** DATA PROVIDED follows **

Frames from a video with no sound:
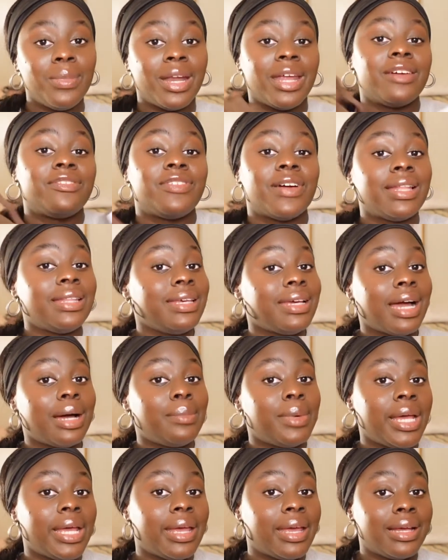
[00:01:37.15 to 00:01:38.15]
but I finally got
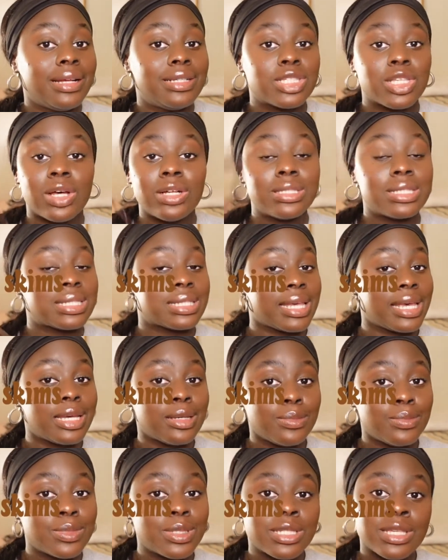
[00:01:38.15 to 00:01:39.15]
my hands on
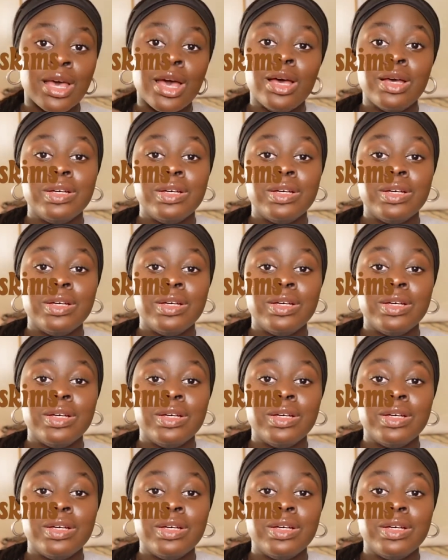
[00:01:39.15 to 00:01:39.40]
Skims.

** End of DATA PROVIDED **

In your copy of the records, include no pictures; repeat everything else exactly.

• [SOLUTION TO THIS EXERCISE]:
Frames from a video with no sound:
[00:01:37.15 to 00:01:38.15]
but I finally got
[00:01:38.15 to 00:01:39.15]
my hands on
[00:01:39.15 to 00:01:39.40]
Skims.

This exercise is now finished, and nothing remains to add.